Como reza a tradição das empresas japonesas, a Kodansha tem visão de longo prazo, e como ainda é uma estreante no novo filão que é o mercado ocidental, ela provavelmente quer sondar o novo território antes de conquistá-lo. Ela não possivelmente não irá se importar de enfrentar certos contratempos (como a fúria de certos fãs) ou mesmo alguns prejuízos, se isso ajudar a garantir lucros mais consistentes e maior possibilidade de expansão mercadológica no futuro.
Não faz sentido investir tudo no mercado de fãs porque não há lógica em divulgar mangá para quem já compra mangá (claro que prescisam ser conservados, mas isso requer táticas diferentes), de modo que se a Kodansha for esperta (o que é bem provável), ela apostará alto na expansão do mercado de mangá, ela certamente quer sangue novo.
O mais importante neste primeiro momento é acumular experiência valiosa para futuros planejamentos, o que neste caso incliu avaliar o impacto da "caça as bruxas" sobre os lucros e de forma esses efeitos devem ser administrados.
É claro que a Kodansha não vai querer perder compradores. Se essa "caça as bruxas" se mostrar inviável ou se mostrar um tiro que saiu pela culatra, ela sempre poderá ter a opção de voltar atrás, simples assim.
Também é certo que a Kodansha sabe que essa perseguição não irá acabar com a prática dos scans, mas se puder diminuí-la de forma mensurável, isso já valerá o esforço.
E aqui é bom lembrar de outra tradição das empresas japonesas: persistência. A possibilidade de fracasso não é motivo para desanimar, o importante é ir até onde valer a pena ir.
Eu espero ansioso pelo que os números irão dizer.
Usar scans como desculpa para conhecer a série é uma ideia que não cola (principalmente para nós, brasileiros).
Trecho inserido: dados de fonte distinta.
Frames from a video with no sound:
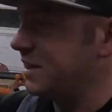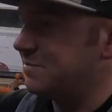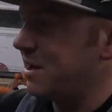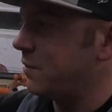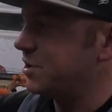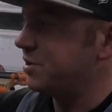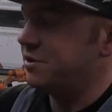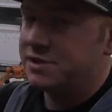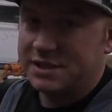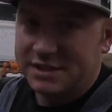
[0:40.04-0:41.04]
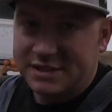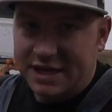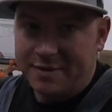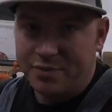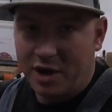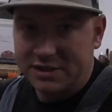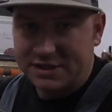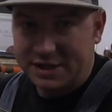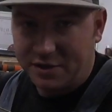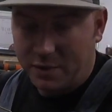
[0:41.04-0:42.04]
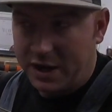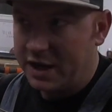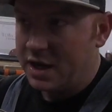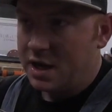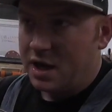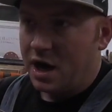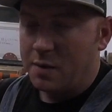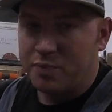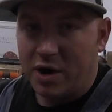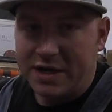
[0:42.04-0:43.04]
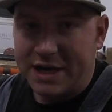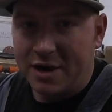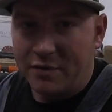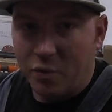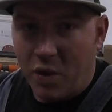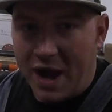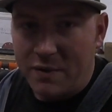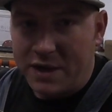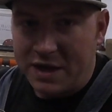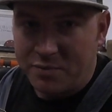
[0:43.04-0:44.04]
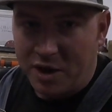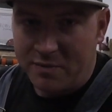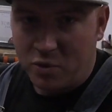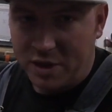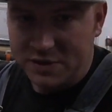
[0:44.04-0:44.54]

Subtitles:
doesn't matter what you're using, it's the same process either way. A breakdown of why we need breadboard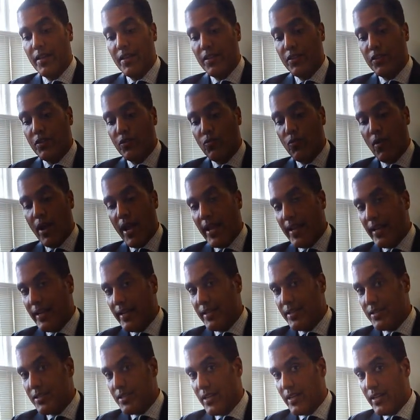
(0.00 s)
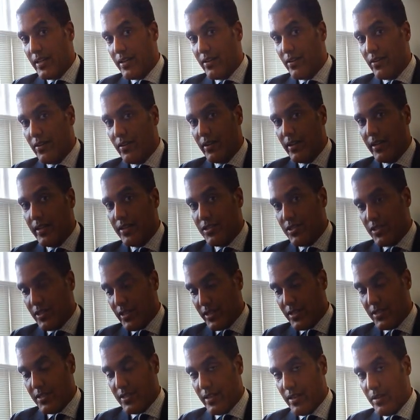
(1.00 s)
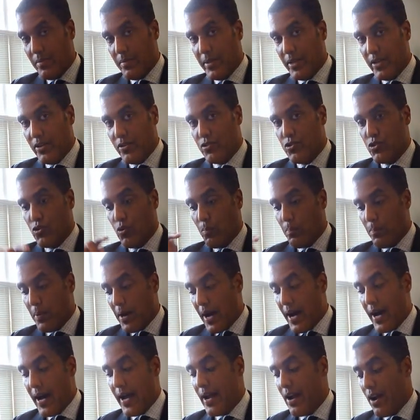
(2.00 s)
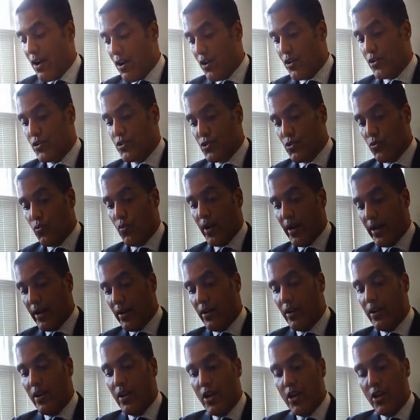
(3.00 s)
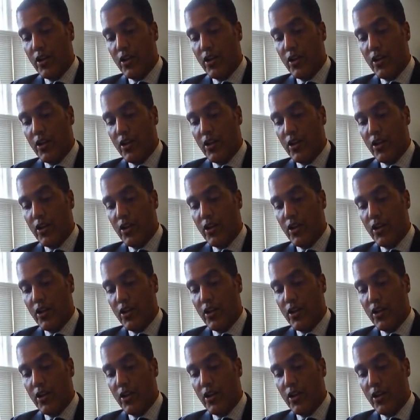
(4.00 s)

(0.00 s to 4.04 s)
The radius here is six centimeters, so pi r square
No entanto, preview dessas mesmas séries podem trazer novos consumidores.
Antes de descer o pau na Kodansha, é bom ver, se na sua chegada, ele irá adotar algo assim para divulgar as séries.
Agora, defender scans como único motivo para a compra da série é como querer ler metade dum livro antes de decidir comprá-lo.
E por fim, o sonho de ver Yokohama Kaidashi Kikou publicado no ocidente continua (se isso acontecer, ficarei tão feliz que darei um exemplar para todos que comentam nesse blog =D )
Scans são sim forma de divulgação, todas as empresas do Brasil têm o hábito de pegar títulos dos fansubs mais famosos, se você pegar a Panini que é a maior editora do Brasil por exemplo e abrir a página do Chrono por exemplo você vai ver que boa parte dos mangás que mais foram baixados no Chrno foram trazidos pela Panini (Vampire Knight, Abara, Aishiteruze Baby, MPD - Psycho etc.) e é claro que nos USA não é diferente, os scanlators são um termômetro do que vai pegar por lá, dizer que as editoras não se utilizam dos mangás para saber o que lançar é mentira e além disso os scanlators servem para animar o ardor dos fãs, com os scans você se anima, arruma amigos com quem conversar sobre o assunto, você não esquece quando uma série entra em hiato no Brasil (veja a febre de Vampire Knight que teve que pausar para renovar contrato mas o público permaneceu fiel e muito por causa do anime e do lançamento dos capítulos de mangá
O problema é que as editoras não sabem se aproveitar da publicidade gratuita dos scans, a Jump por enquanto não se pronuncia, permanece neutra ela sabe que ver os seus 3 maiores mangás ali no topo do onemanga é uma bela vitrine de exposição.
Acho que para perseguirem esse tipo de atividade, eles devem obrigatoriamente publicar TODAS as obras retiradas. E não é isso que ocorrerá.
Se tiver licenciamento, até vai. Mas não tendo no Brasil é muita sacanagem (comigo, pelo menos rsrs). Apesar de entender, eu fico realmente triste.